#### [Assignment]
Each entry in this listing needs to be written out again, word for word.

[Start of section]

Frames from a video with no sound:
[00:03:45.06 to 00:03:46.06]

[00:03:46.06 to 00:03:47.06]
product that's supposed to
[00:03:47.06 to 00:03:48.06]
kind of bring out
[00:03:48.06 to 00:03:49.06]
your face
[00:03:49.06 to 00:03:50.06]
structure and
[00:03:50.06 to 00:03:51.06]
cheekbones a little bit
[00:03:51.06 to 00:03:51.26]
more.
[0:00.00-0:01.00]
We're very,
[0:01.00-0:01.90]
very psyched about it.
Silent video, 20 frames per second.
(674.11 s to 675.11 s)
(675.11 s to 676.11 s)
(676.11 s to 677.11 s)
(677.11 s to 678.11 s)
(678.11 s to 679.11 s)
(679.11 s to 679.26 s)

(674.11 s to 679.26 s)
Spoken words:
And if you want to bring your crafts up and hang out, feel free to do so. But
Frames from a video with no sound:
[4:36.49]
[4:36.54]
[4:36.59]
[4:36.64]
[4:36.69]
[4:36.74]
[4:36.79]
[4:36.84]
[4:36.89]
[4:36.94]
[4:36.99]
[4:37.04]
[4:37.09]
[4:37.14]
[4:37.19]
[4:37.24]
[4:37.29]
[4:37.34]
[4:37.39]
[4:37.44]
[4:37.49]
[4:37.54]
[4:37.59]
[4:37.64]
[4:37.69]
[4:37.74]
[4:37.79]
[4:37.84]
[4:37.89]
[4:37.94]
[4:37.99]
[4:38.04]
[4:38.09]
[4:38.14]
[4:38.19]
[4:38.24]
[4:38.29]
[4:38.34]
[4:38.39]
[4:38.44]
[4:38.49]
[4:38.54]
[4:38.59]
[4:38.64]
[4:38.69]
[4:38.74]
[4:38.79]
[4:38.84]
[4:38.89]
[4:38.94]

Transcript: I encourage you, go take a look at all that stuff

[End of section]

#### [Expected answer]
Frames from a video with no sound:
[00:03:45.06 to 00:03:46.06]

[00:03:46.06 to 00:03:47.06]
product that's supposed to
[00:03:47.06 to 00:03:48.06]
kind of bring out
[00:03:48.06 to 00:03:49.06]
your face
[00:03:49.06 to 00:03:50.06]
structure and
[00:03:50.06 to 00:03:51.06]
cheekbones a little bit
[00:03:51.06 to 00:03:51.26]
more.
[0:00.00-0:01.00]
We're very,
[0:01.00-0:01.90]
very psyched about it.
Silent video, 20 frames per second.
(674.11 s to 675.11 s)
(675.11 s to 676.11 s)
(676.11 s to 677.11 s)
(677.11 s to 678.11 s)
(678.11 s to 679.11 s)
(679.11 s to 679.26 s)

(674.11 s to 679.26 s)
Spoken words:
And if you want to bring your crafts up and hang out, feel free to do so. But
Frames from a video with no sound:
[4:36.49]
[4:36.54]
[4:36.59]
[4:36.64]
[4:36.69]
[4:36.74]
[4:36.79]
[4:36.84]
[4:36.89]
[4:36.94]
[4:36.99]
[4:37.04]
[4:37.09]
[4:37.14]
[4:37.19]
[4:37.24]
[4:37.29]
[4:37.34]
[4:37.39]
[4:37.44]
[4:37.49]
[4:37.54]
[4:37.59]
[4:37.64]
[4:37.69]
[4:37.74]
[4:37.79]
[4:37.84]
[4:37.89]
[4:37.94]
[4:37.99]
[4:38.04]
[4:38.09]
[4:38.14]
[4:38.19]
[4:38.24]
[4:38.29]
[4:38.34]
[4:38.39]
[4:38.44]
[4:38.49]
[4:38.54]
[4:38.59]
[4:38.64]
[4:38.69]
[4:38.74]
[4:38.79]
[4:38.84]
[4:38.89]
[4:38.94]

Transcript: I encourage you, go take a look at all that stuff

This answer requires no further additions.